As I pointed out in “Demon-possessed or mentally ill?” Father Thomas lists several criteria which Catholic exorcists look for as a basis to warrant a diagnosis of demonic possession (or attachment). The operative principle here is Ockham’s Razor: the simplest explanation is to be preferred. In other words, if behavior can plausibly be explained by way of mental and/or physical illness alone, then one is not warranted in attributing that behavior to demonic activity.
And so the question is whether the criteria that exorcists like Father Thomas use as a guide to screen out merely mental and/or physical disorders are adequate to the task. So let’s take a look. In this article I’m going to focus on the first criterion that Father Thomas describes: an aversion to holy things. This is how he put it in the interview:
“One would be the rolling of the eyes, and that’s usually because of an aversion to the sacred. So if someone was to walk into a church or even the parish center—this has happened a number of times—walk into the parish center and they cannot stand to look at the crucifix. Or if they walk into a church and cannot stay or can only stay with great difficulty because of the presence of the Eucharist or a crucifix or another sacramental, or a statue of the Blessed Mother or something.”
Certainly, this kind of behavior is something one might expect in the instance of actual demon possession. But might one also reasonably expect this aversion on purely natural (e.g. psychosomatic) grounds? It would seem so.
A few years ago, my friend was out for lunch with a Muslim friend. After the Muslim had eaten his sandwich, my friend jokingly said, “You know, there’s pork in that meat.” To my friend’s horror, immediately the man vomited the food onto the table. So deeply ingrained in him was the Muslim prohibition of eating pork, that the response of his body was instantaneous and visceral: this was a poison that must be expunged.
If a person is familiar with Catholic culture and has consequently deeply imbibed a recognition of the holiness of particular practices, spaces, and implements, then when that individual believes him/herself to be possessed, he/she might react to those holy things with the same visceral violence that gripped that Muslim man due purely to psychological and/or psychosomatic factors.

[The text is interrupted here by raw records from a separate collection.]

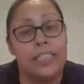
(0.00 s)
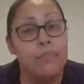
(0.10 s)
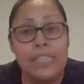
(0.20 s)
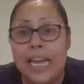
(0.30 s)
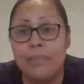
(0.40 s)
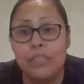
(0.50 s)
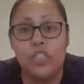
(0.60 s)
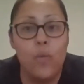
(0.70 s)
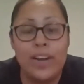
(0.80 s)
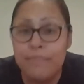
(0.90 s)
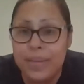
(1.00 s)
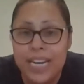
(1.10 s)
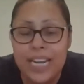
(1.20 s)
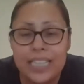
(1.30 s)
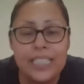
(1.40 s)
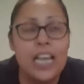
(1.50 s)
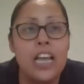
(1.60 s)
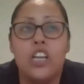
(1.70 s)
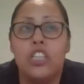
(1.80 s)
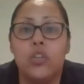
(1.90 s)
sometimes 20 minutes
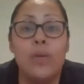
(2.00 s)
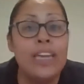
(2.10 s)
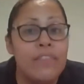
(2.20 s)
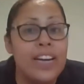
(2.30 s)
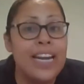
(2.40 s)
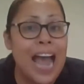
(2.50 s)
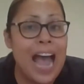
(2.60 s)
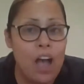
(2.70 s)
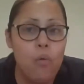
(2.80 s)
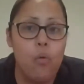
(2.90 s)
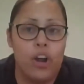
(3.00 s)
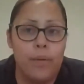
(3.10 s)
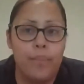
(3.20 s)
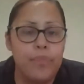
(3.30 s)
to even an hour.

For a particularly dramatic instance of the power of mind, consider the psychiatric category referred to as “voodoo death”, a diagnosis which is described as “the sudden occurrence of death associated with taboo-breaking or curse fear. It is based on the belief in witchcraft–the putative power to bring about misfortune, disability and even death through ‘spiritual’ mechanisms.” (Handbook of Cultural Psychiatry, 228.)
So-called voodoo death is not limited to voodoo. (Indeed, the term “psychogenic death” is far more accurate, if less dramatic.) The phenomenon can be observed across cultures as individuals succumb to a debilitating fear due to a perceived external threat, a fear that can become so all-encompassing that it results in death. (I am reminded of the classic Stephen King novel Thinner (originally published under the pseudonym “Richard Bachman”) in which an obese lawyer begins to starve — he’s unable to retain weight no matter how much he eats — as the apparent victim of a “gypsy curse”.)
Just as psychological and psychosomatic factors can bring about dire consequences resulting in death, so they can bring about recovery whether the healer in question is a traditional shaman, a new age guru, or a pastor or priest.
To conclude, it seems to me that the first criterion — aversion to holy things — is itself far too weak to be useful as a criterion for discerning true demonic possession from merely mental and/or physical disorders.
This is not to say that this first criterion is without merit. It could be substantially strengthened with the application of a scientific control that removed the possibility of psychological and/or psychosomatic factors. But how to do this? Admittedly, this is a substantial challenge given that Father Thomas notes exorcism should be carried out in a church with the priest and the presence of various holy things. Consequently, the subject will already be well aware that they are coming into direct confrontation with the putative holy things, a belief that could be sufficient to produce the aversive “possession” behaviors.
Here is one simple way that a priest might test for the presence of psychological and/or psychosomatic responses to holy things. The priest could sprinkle regular unblessed tap water on the person whilst conveying the impression that it is holy water. If the subject acts with the same aversion to regular water that he/she displays toward genuine holy water, this would provide some evidence that the ailment was mental and/or physical rather than demonic. However, if the individual acted with indifference toward the regular water but subsequently recoiled at the application of genuine holy water, this would provide some evidence of a genuine possession.